MercadoLibre has been advised that market activity by or on behalf of the option counterparties may affect the market for its common stock. In particular: (1) in connection with establishing their initial hedge positions with respect to the capped call transactions, the option counterparties expect to purchase MercadoLibre’s common stock and/or enter into various derivative transactions with respect to MercadoLibre’s common stock during a specified reference period, (2) from time to time the option counterparties may modify their hedge positions by entering into or unwinding various derivative transactions with respect to MercadoLibre’s common stock and/or purchasing or selling MercadoLibre’s common stock or other securities of MercadoLibre in secondary market transactions prior to the maturity of the notes; and (3) in order to unwind their hedge positions with respect to any exercised or terminated options, the option counterparties are likely to buy or sell shares of MercadoLibre’s common stock or other securities or instruments of MercadoLibre, including the notes, in secondary market transactions or unwind various derivative transactions with respect to such common stock during the relevant valuation period under the capped call transactions, which generally corresponds to the observation period for the converted notes. Depending on market conditions at the time, these unwind activities could, to the extent the activity occurs during any observation period related to a conversion of notes, have the effect of increasing or reducing the value of the consideration that holders of the notes will receive upon conversion of the notes.
The Company is continuing to evaluate future options, including potential structured repurchase transactions, and may also seek to address the outstanding liability through other transactions.
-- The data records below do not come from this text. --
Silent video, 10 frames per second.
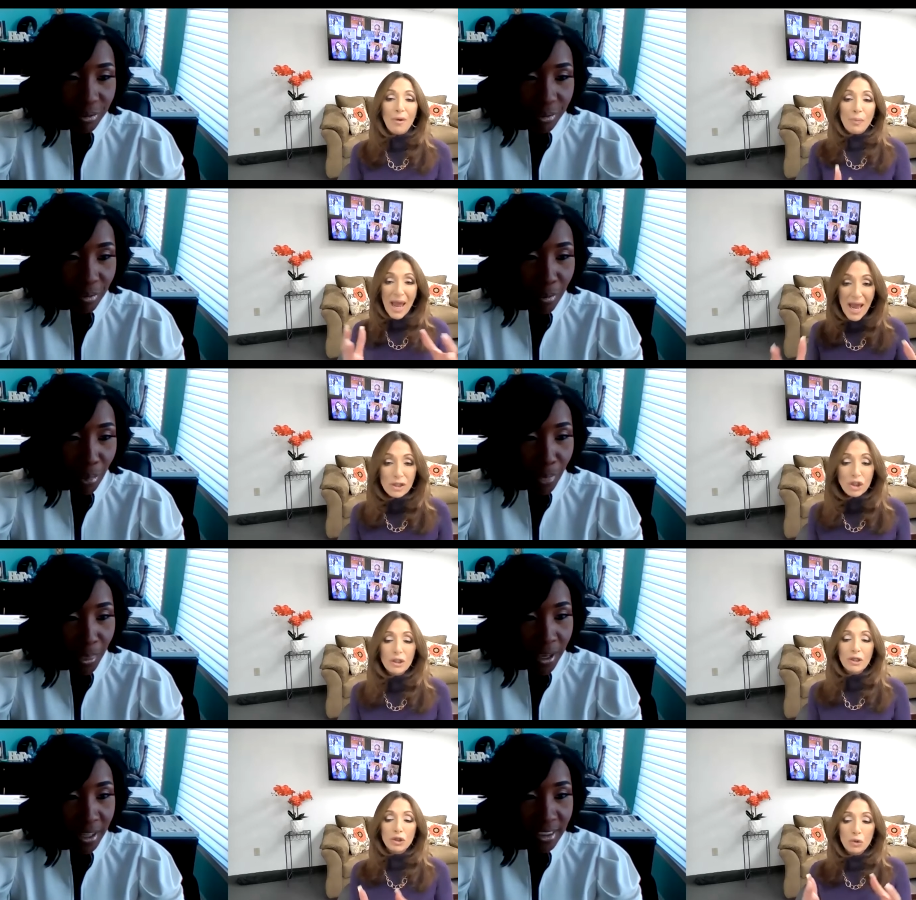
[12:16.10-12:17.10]
Speaker 1: how
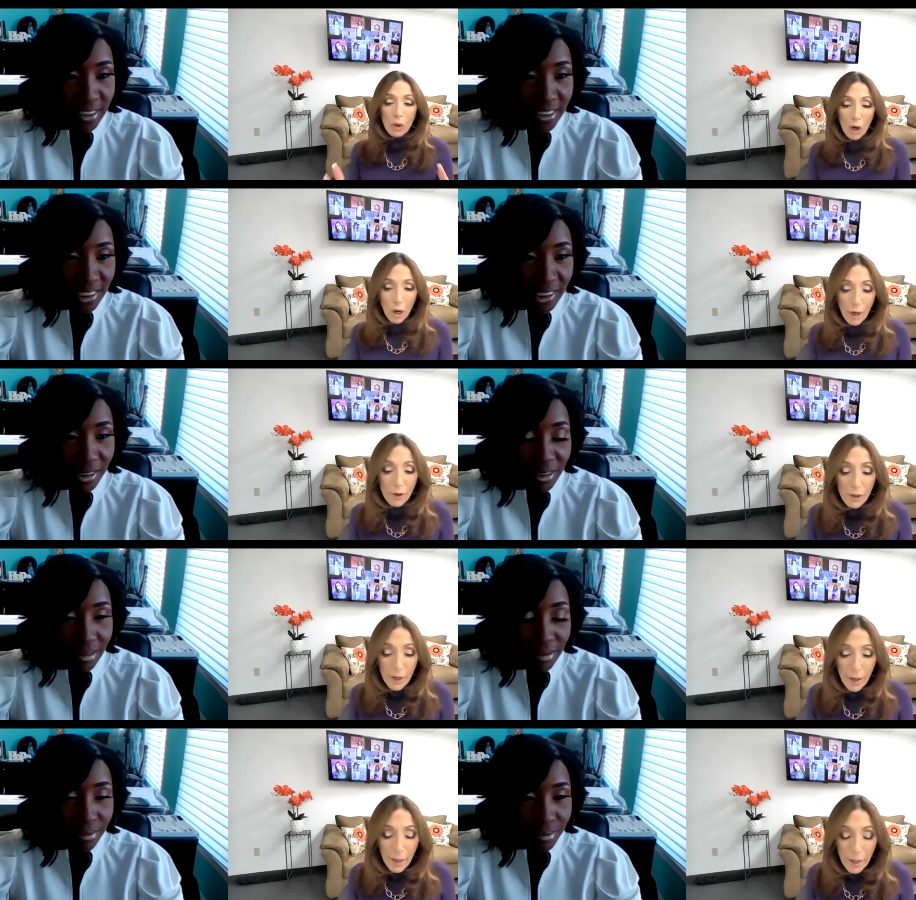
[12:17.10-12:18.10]
passionate you are.
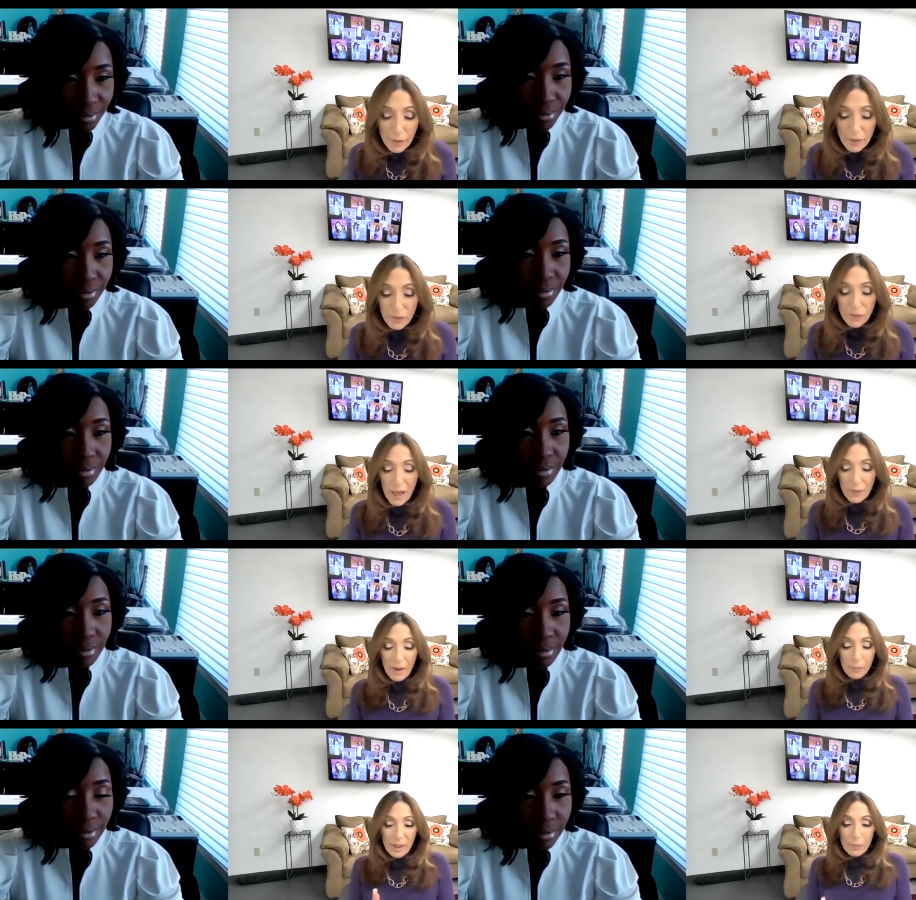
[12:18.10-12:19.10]
And you said
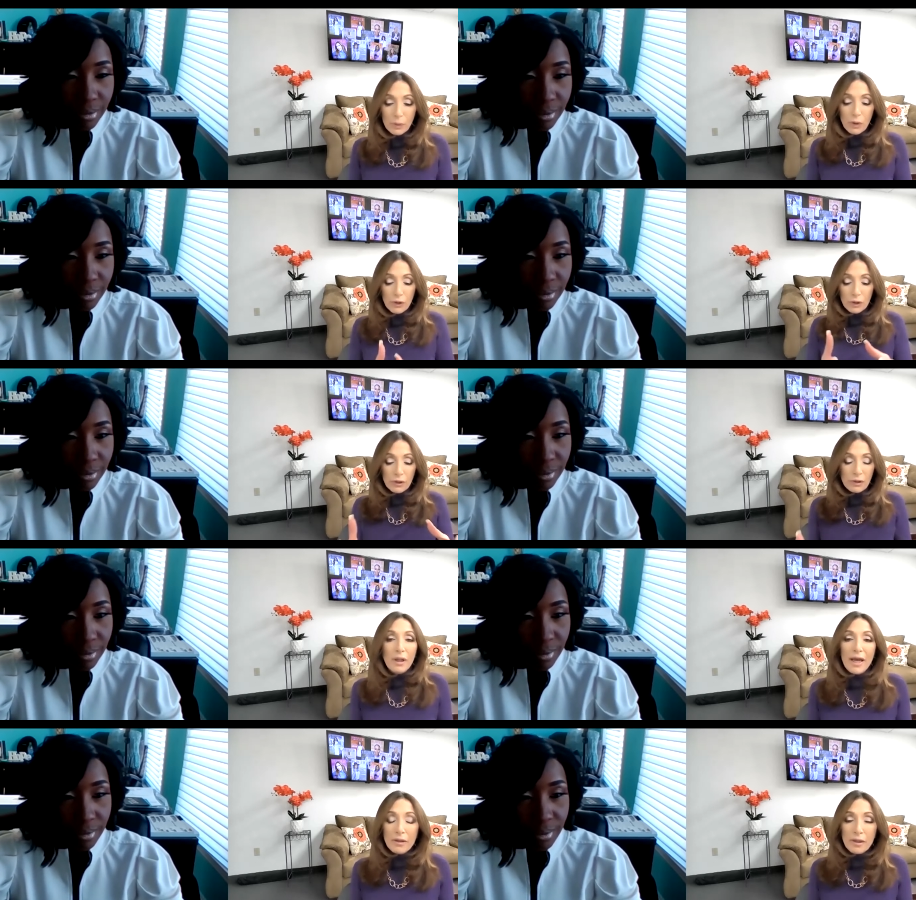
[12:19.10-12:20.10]
that people aren't gonna
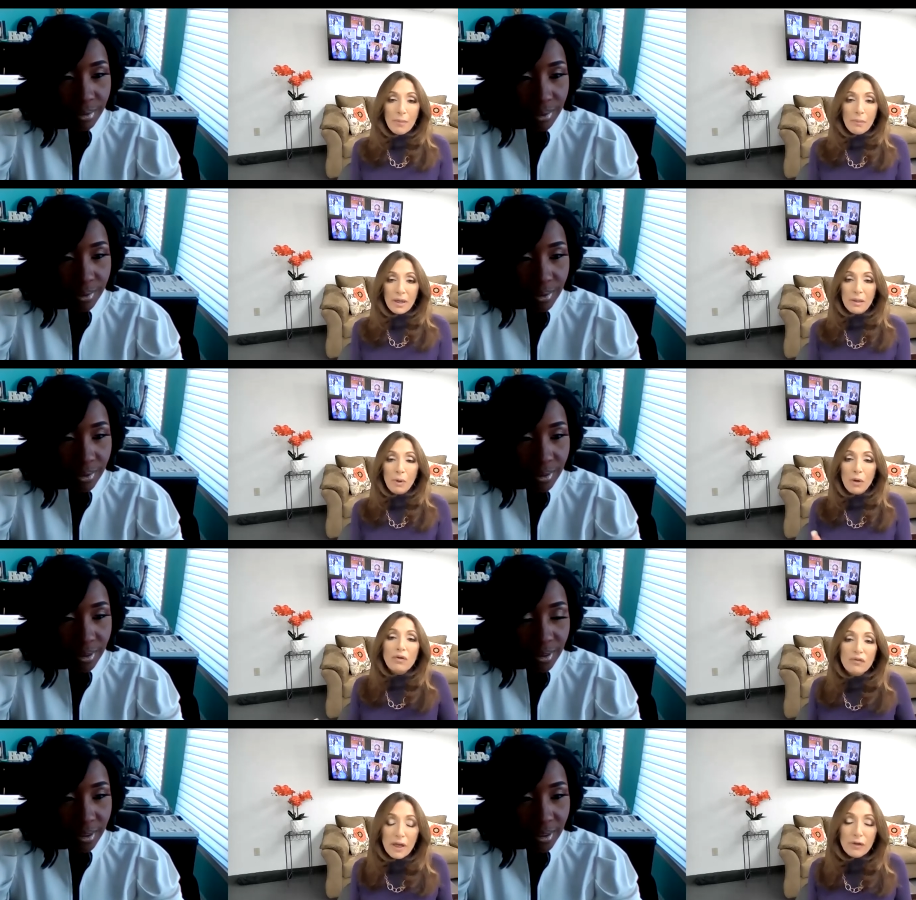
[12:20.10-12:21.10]
like that money
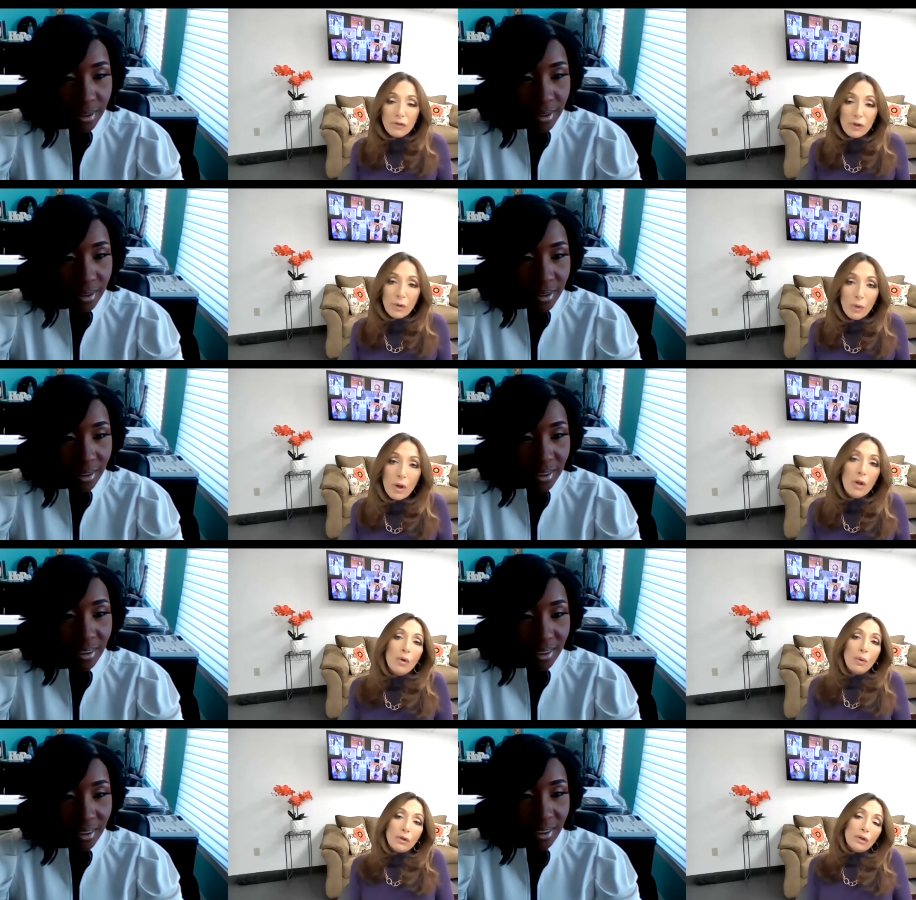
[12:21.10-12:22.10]
motivates you.
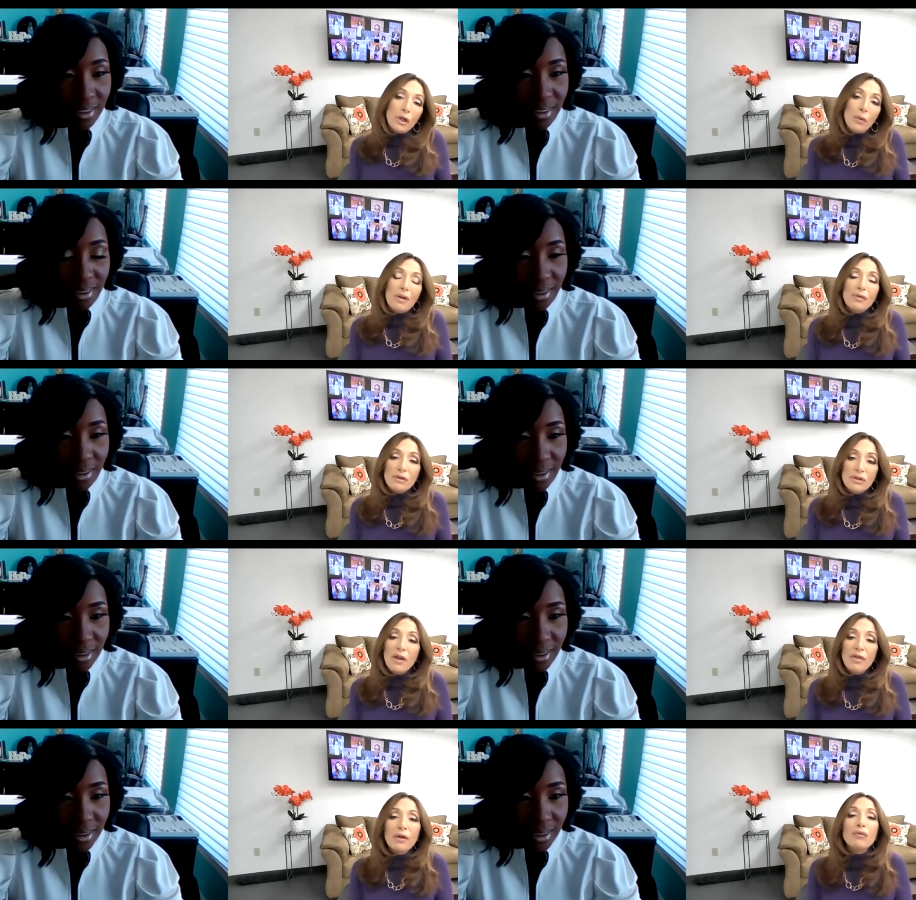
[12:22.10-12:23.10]
Well, you know what? There's
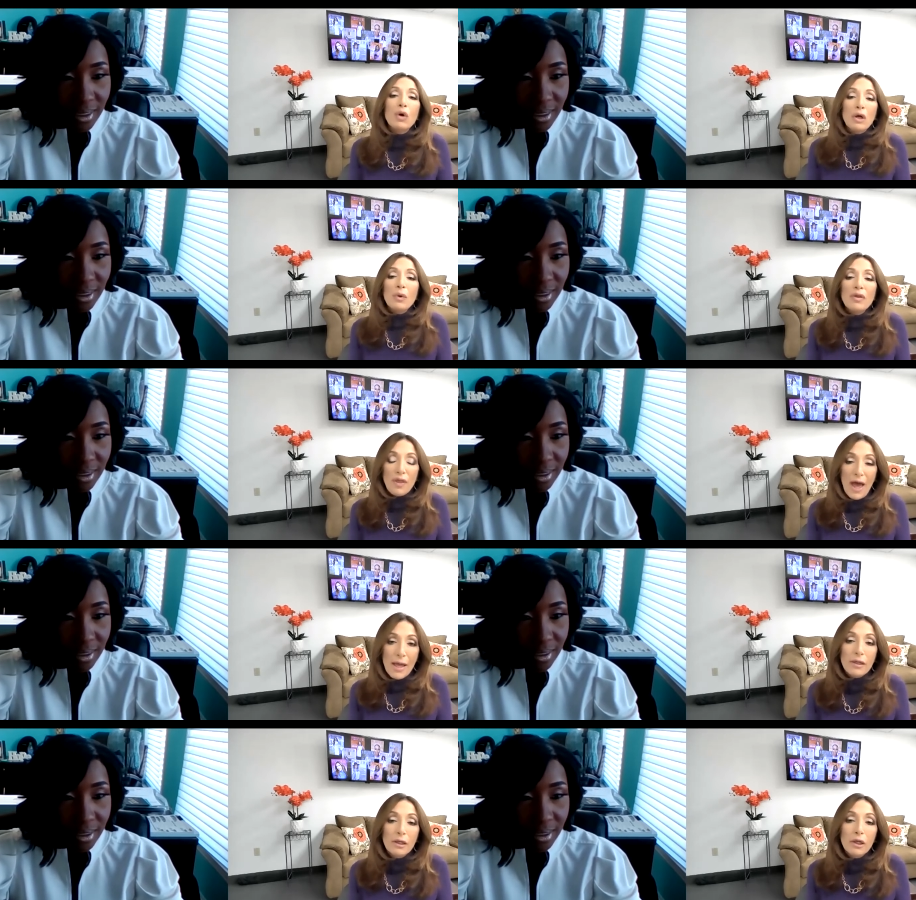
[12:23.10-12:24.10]
nothing wrong with that.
Any statements herein regarding MercadoLibre, Inc. that are not historical or current facts are forward-looking statements. These forward-looking statements convey MercadoLibre, Inc.’s current expectations or forecasts of future events. Forward-looking statements regarding MercadoLibre, Inc. involve known and unknown risks, uncertainties and other factors that may cause MercadoLibre, Inc.’s actual results, performance or achievements to be materially different from any future results, performances or achievements expressed or implied by the forward-looking statements. Certain of these risks and uncertainties are described in the “Risk Factors,” “Forward-Looking Statements” and “Cautionary Note Regarding Forward-Looking Statements” sections of MercadoLibre, Inc’s quarterly report on Form 10-Q for the period ended June 30, 2017, its annual report on Form 10-K for the year ended December 31, 2016, and any of MercadoLibre, Inc.’s other applicable filings with the Securities and Exchange Commission. Unless required by law, MercadoLibre, Inc. undertakes no obligation to publicly update or revise any forward-looking statements to reflect circumstances or events after the date hereof.
Pursuant to the requirements of the Securities Exchange Act of 1934, the registrant has duly caused this report to be signed on its behalf by the undersigned hereunto duly authorized.